One of the most awkward parts of the speech was on criminal justice reform, where Biden said America had to make change, address systematic discrimination, and enact police reform, but also stood up and applauded most police being good.
[See also: Joe Biden has recognised the Armenian genocide – will the UK ever follow?]
Less contentiously, Biden said that white supremacy was terrorism and wouldn’t be ignored, and thanked the Senate for voting overwhelmingly to pass the anti-Asian American hate crimes act (only one senator voted against it; it was Josh Hawley). He promised transgender Americans that their president had their back. He spoke about the Violence Against Woman Act. And he spoke at some length about the scourge that is gun violence in America. Addressing gun violence is also something the majority of Americans support, though few Republicans in Congress do. Still, Biden asked Republicans to work with Democrats to pass gun control, just as he asked for bipartisan support for immigration reform, or at least protection for DREAMers and immigrants here under Temporary Protected Status. He also vowed to address the root causes of migration abroad.
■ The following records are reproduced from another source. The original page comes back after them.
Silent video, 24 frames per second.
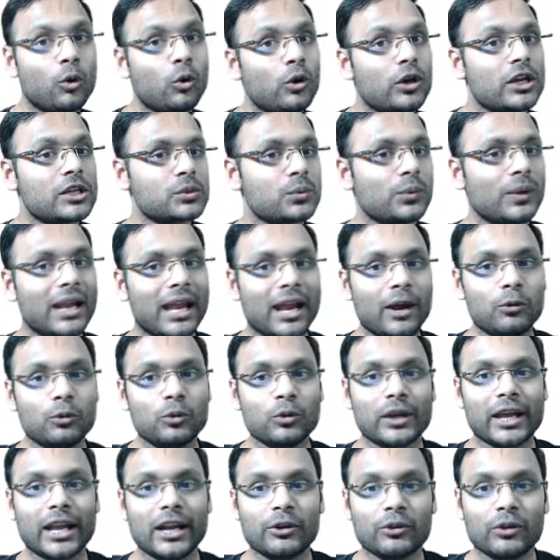OS will have to
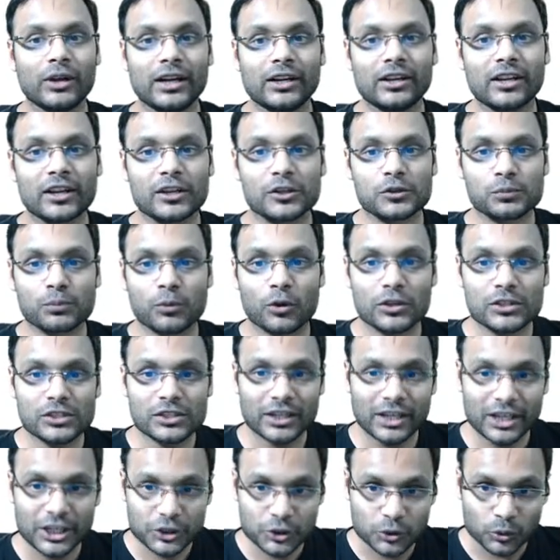calculate the response
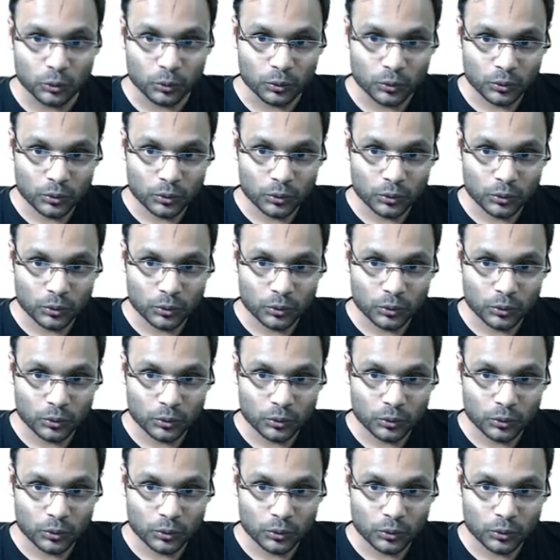ratio.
Biden ended with a call for the protection of voting rights and ended by harkening to the attack on the Capitol on 6 January. It was a test, he said, of whether our democracy could survive. It did, he said. But the fight for our democracy goes on. Could it survive? “America’s adversaries … are betting we can’t,” he said. But then, he added, “but they’re wrong”.
And this was the speech: Domestic policy would support the US against global adversaries; foreign policy would benefit Americans. The external forces could propel domestic unity; domestic unity would help America abroad. The country could restore what was good and make better what was bad. A traditional foreign policy, a domestic policy that might move us forward.